Comment on 24.10.1800
It is not known with certainty what other works Thorvaldsen is referring to. With this somewhat vague remark, Thorvaldsen may just have wanted to give the Academy the impression that he was working hard, cf. his self-ironic remark about his reports to the Academy in Estrup’s biography: “He did not forget to send the requested report every six months: it always sounded favourable; he wrote it himself.”
According to Thiele I, p. 158 & IV, p. 254 and Thiele 1831, p. 45, Thorvaldsen was said to be occupied at this moment with a Pallas (Athena) and a Melpomene. However, it is not completely certain that these works date from this time.
Regarding Pallas Athena Thiele apparently bases his knowledge on two sources, neither of which dates the work precisely: Frederike Brun writes in ‘Noget om den danske Billedhugger i Rom: Albert Thorvaldsen’, in: Athene, January 1815, p. 12, that a figure of Pallas Athena from his early years was severely criticized by Georg Zoëga. The same story is repeated by Friedrich Gottlieb Welcker in Zoega’s Leben, vol. II, Stuttgart & Tübingen 1819, p. 405, probably based on Friederike Brun, but without mentioning the figure of Pallas. It is uncertain where the dating of the work to 1800 comes from, but Thiele must have considered this year the most likely.

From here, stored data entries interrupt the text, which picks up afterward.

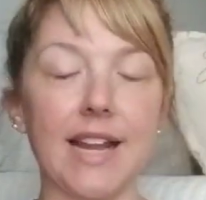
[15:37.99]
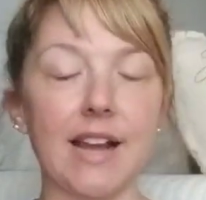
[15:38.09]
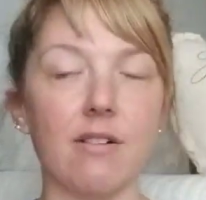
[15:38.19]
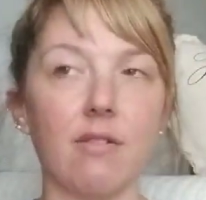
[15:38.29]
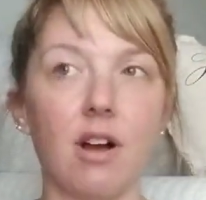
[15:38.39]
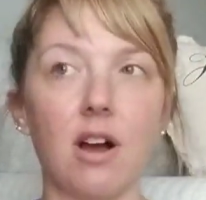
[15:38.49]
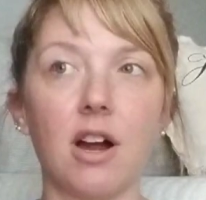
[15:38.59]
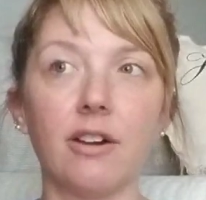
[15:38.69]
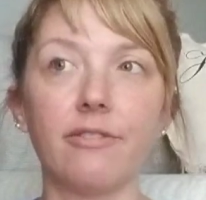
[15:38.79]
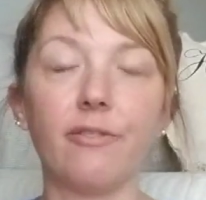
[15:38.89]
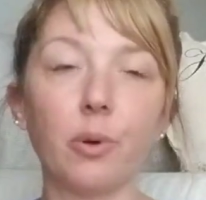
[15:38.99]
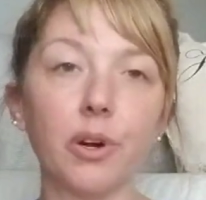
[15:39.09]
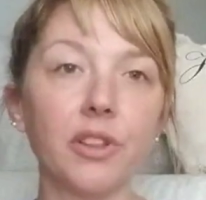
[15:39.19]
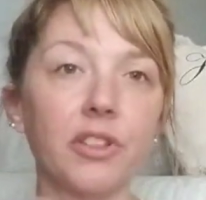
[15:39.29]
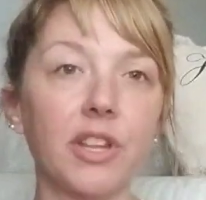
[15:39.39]
Now, our
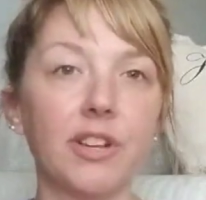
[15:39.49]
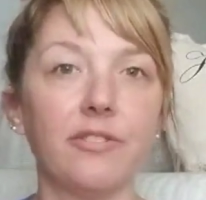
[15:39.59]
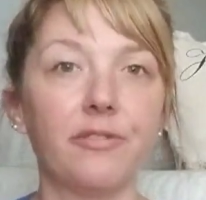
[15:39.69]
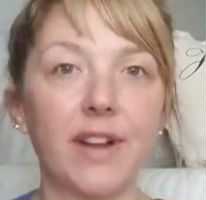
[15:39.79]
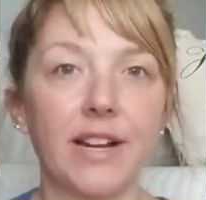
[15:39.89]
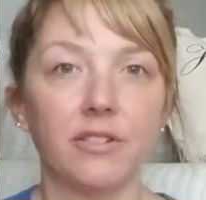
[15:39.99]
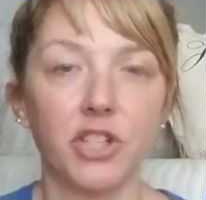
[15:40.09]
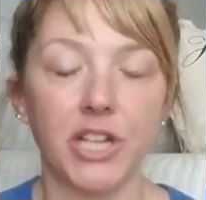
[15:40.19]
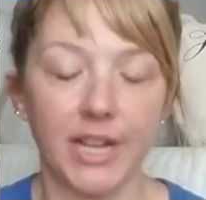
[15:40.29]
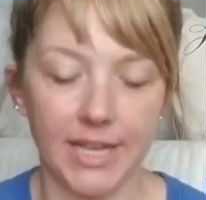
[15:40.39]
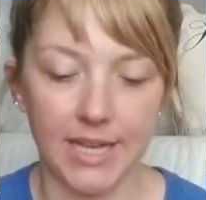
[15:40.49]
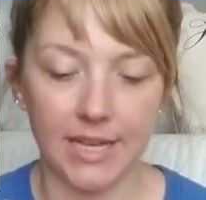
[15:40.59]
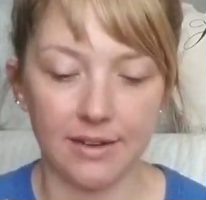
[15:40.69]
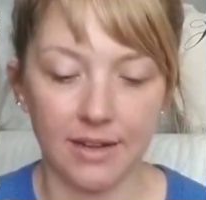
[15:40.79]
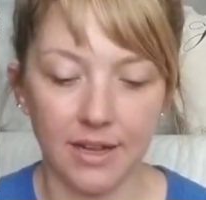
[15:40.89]
fourth and final
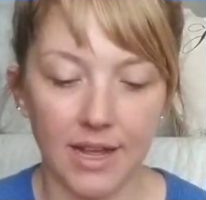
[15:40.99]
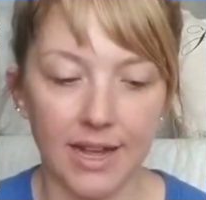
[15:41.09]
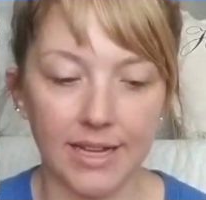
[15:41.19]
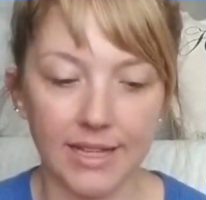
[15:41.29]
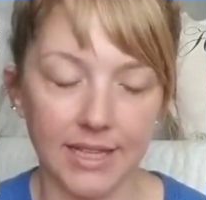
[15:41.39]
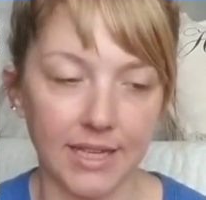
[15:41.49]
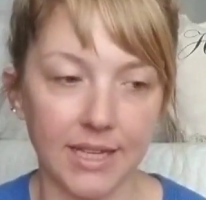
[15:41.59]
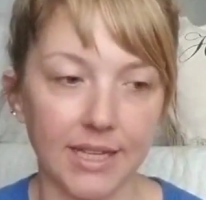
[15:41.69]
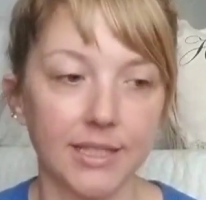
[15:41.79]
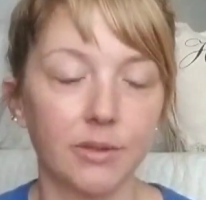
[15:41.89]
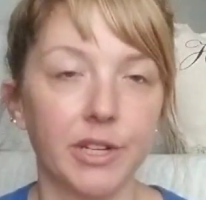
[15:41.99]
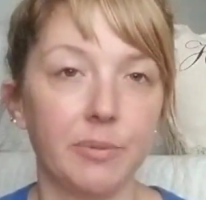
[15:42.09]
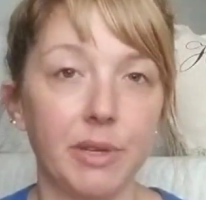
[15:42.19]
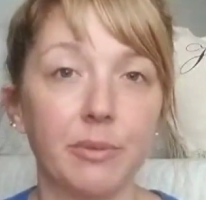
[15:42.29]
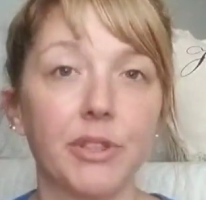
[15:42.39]
check-in, I think, is going
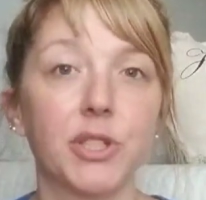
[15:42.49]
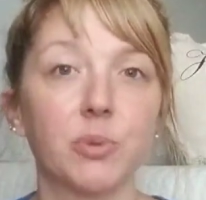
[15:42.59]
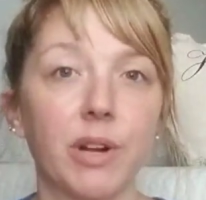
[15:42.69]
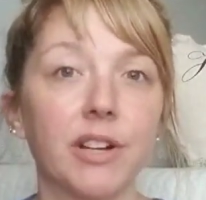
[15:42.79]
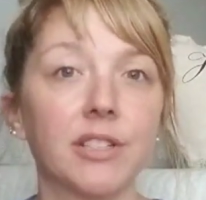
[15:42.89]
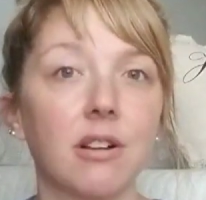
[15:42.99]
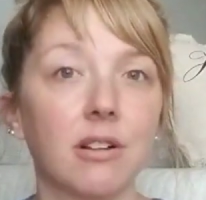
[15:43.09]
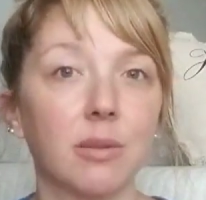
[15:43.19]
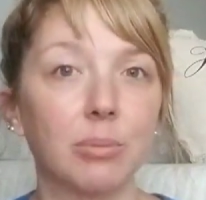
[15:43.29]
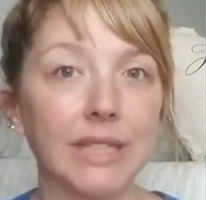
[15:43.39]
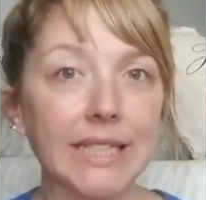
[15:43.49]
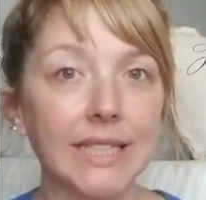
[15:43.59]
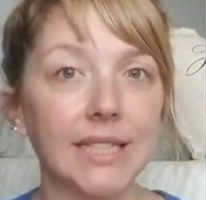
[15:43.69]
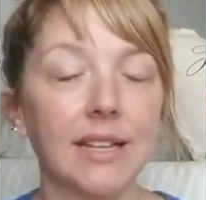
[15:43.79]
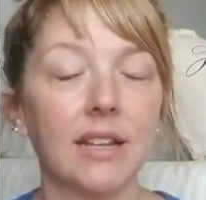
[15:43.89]
to be when the sweater's all
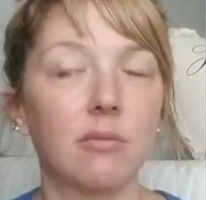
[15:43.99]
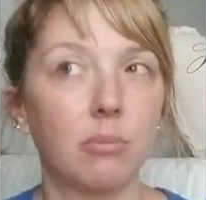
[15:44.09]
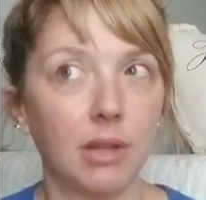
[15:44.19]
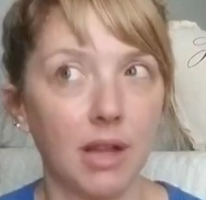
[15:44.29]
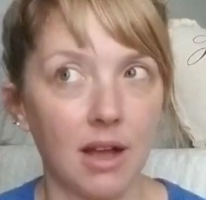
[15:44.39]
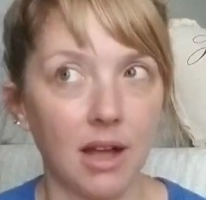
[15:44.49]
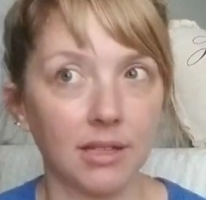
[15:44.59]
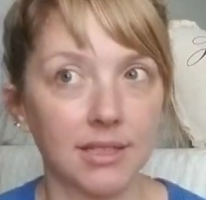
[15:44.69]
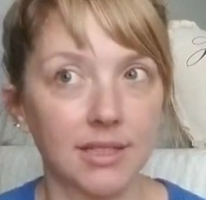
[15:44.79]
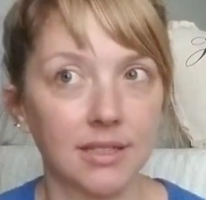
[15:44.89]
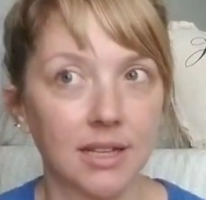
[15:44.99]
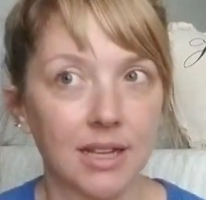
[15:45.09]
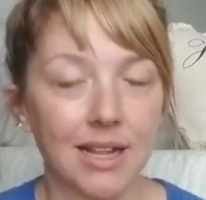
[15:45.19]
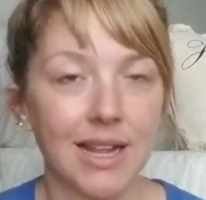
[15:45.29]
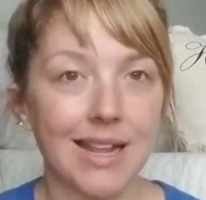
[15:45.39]
complete and blocked,
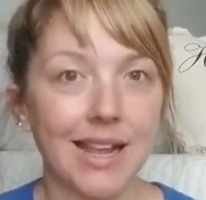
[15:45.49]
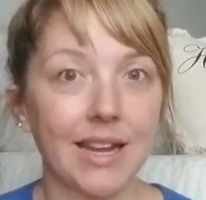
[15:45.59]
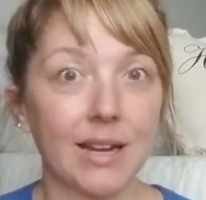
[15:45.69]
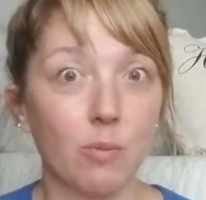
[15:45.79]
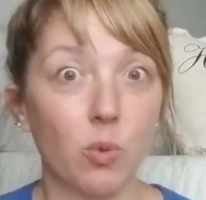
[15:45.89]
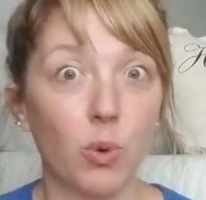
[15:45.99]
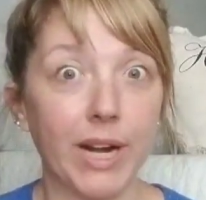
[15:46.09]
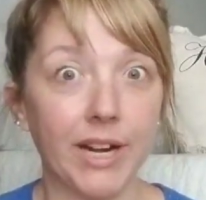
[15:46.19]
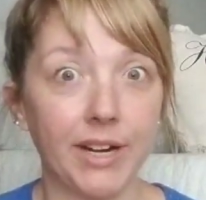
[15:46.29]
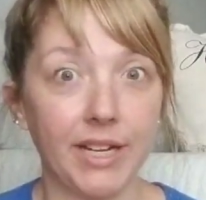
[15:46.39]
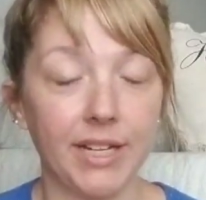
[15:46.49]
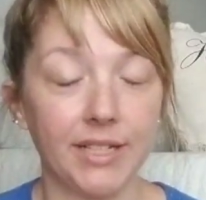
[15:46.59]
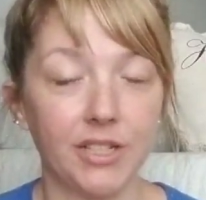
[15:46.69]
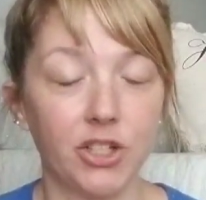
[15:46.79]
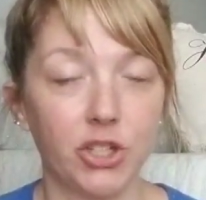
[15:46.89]
and I'm wearing
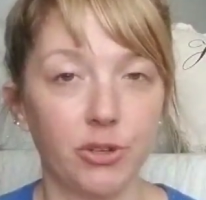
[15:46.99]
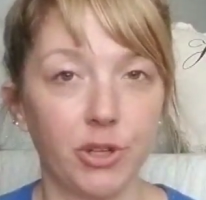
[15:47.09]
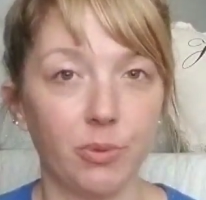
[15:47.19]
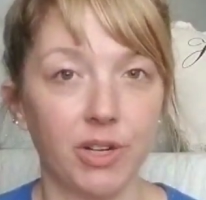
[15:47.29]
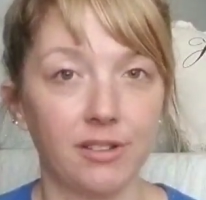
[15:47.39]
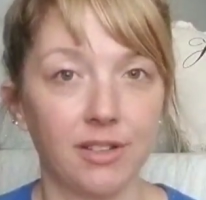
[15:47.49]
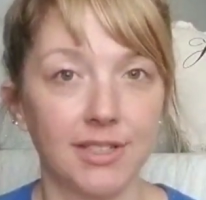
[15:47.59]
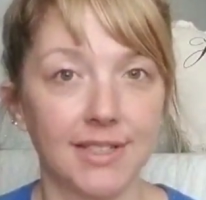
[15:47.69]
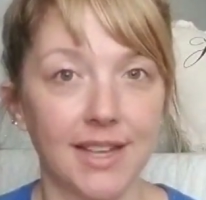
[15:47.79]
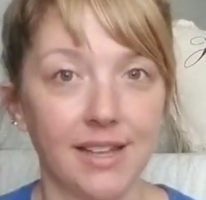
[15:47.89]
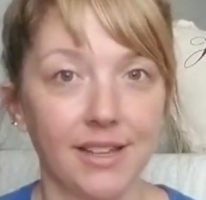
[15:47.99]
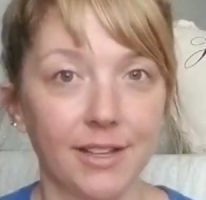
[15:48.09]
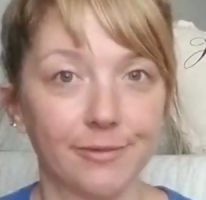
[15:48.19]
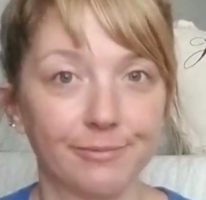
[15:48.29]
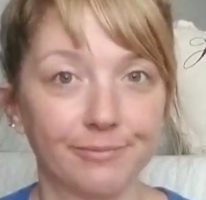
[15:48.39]
it to show you what it looks like.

Thorvaldsen doubted that Zoëga ever expressed such an opinion about his Pallas, see point 15 in letter of 8.1.1829 from Frederik Ferdinand Friis to Thiele.

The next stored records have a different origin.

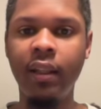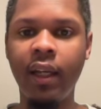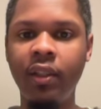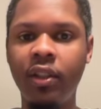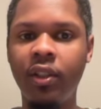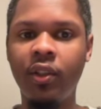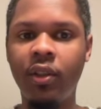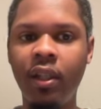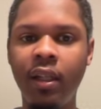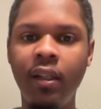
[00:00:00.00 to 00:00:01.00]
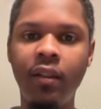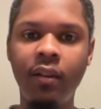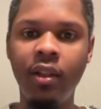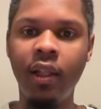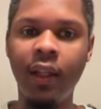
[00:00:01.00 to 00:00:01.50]
They just
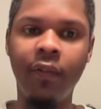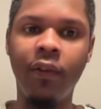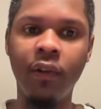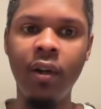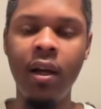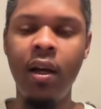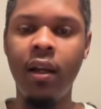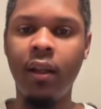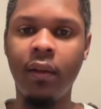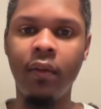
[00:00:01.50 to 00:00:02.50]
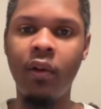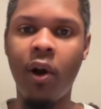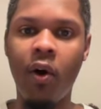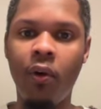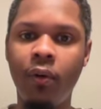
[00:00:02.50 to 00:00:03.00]
couldn't deliver you
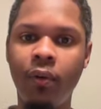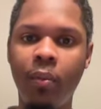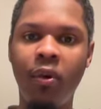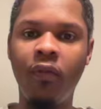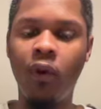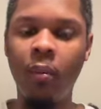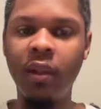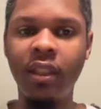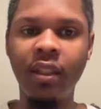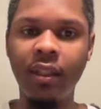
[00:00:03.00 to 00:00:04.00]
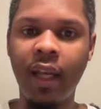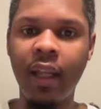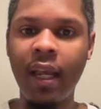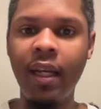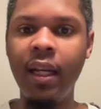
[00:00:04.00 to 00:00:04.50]
know the performances that
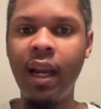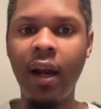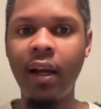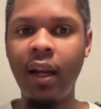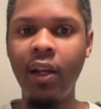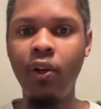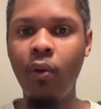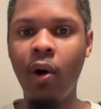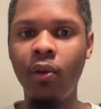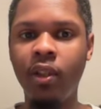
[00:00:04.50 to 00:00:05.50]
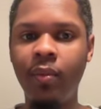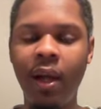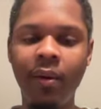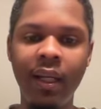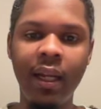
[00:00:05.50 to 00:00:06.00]
they needed out of their duo to be
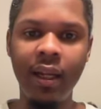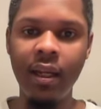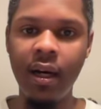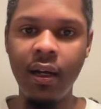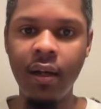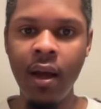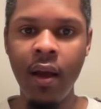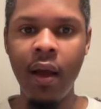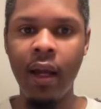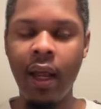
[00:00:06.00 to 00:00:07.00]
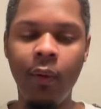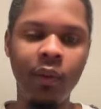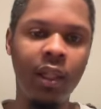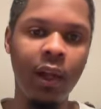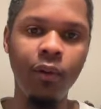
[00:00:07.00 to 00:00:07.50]
able to get it done. And it
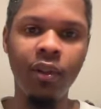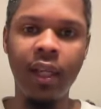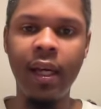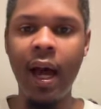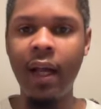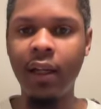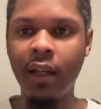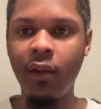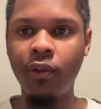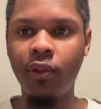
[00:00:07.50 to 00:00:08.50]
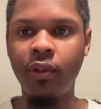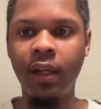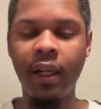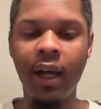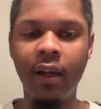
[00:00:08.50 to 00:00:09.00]
was close. They got closer.
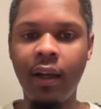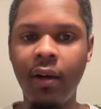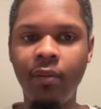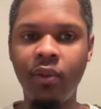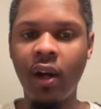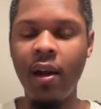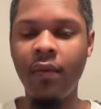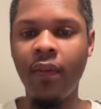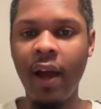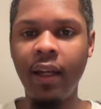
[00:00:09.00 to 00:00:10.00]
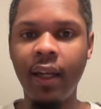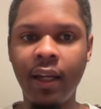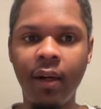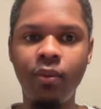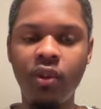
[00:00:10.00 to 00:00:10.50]
They got kept trying to fight. They
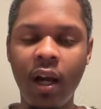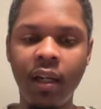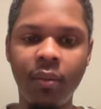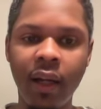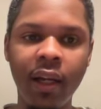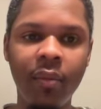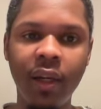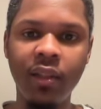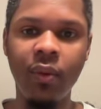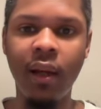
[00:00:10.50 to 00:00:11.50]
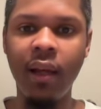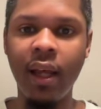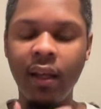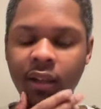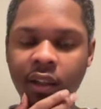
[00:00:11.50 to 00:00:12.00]
kept trying to play the best way they
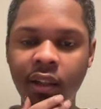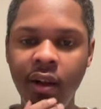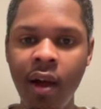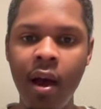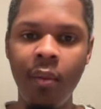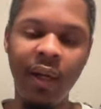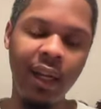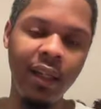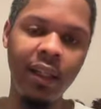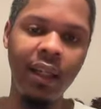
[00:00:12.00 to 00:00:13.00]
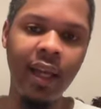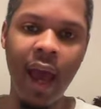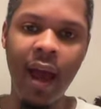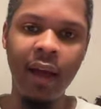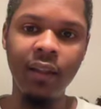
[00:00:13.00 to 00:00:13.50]
could. But they looked at
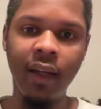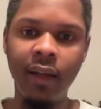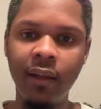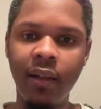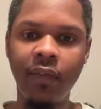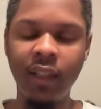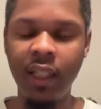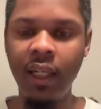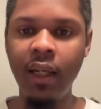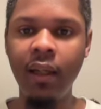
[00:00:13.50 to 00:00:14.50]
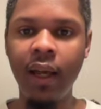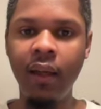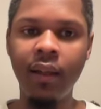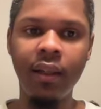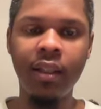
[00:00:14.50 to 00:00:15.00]
gas. They looked at fatigue. They
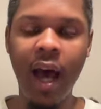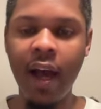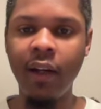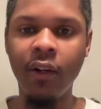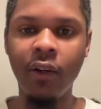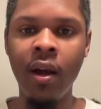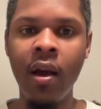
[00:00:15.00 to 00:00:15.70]
looked at tired.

Regarding Melpomene the dating is more certain. Thiele 1831, p. 45 mentions that Friederike Brun saved a sketch of an approximately 75-centimer-tall statue “from destruction”, and that this sketch was in her possession. Moreover, an unnamed Danish artist, who was in Rome in 1803, remembers having seen Melpomene “executed in full size, and that it was later destroyed”, cf. Thiele 1831, p. 156.
Thiele I, p. 158 merely writes that “…Fru Frederikke Brun had a sketch of a Melpomene …”, but not whether this sketch still exists, or whether the statue of the same sketch was destroyed.
Regarding both Pallas and Melpomene, see the related article Lost Works by Thorvaldsen.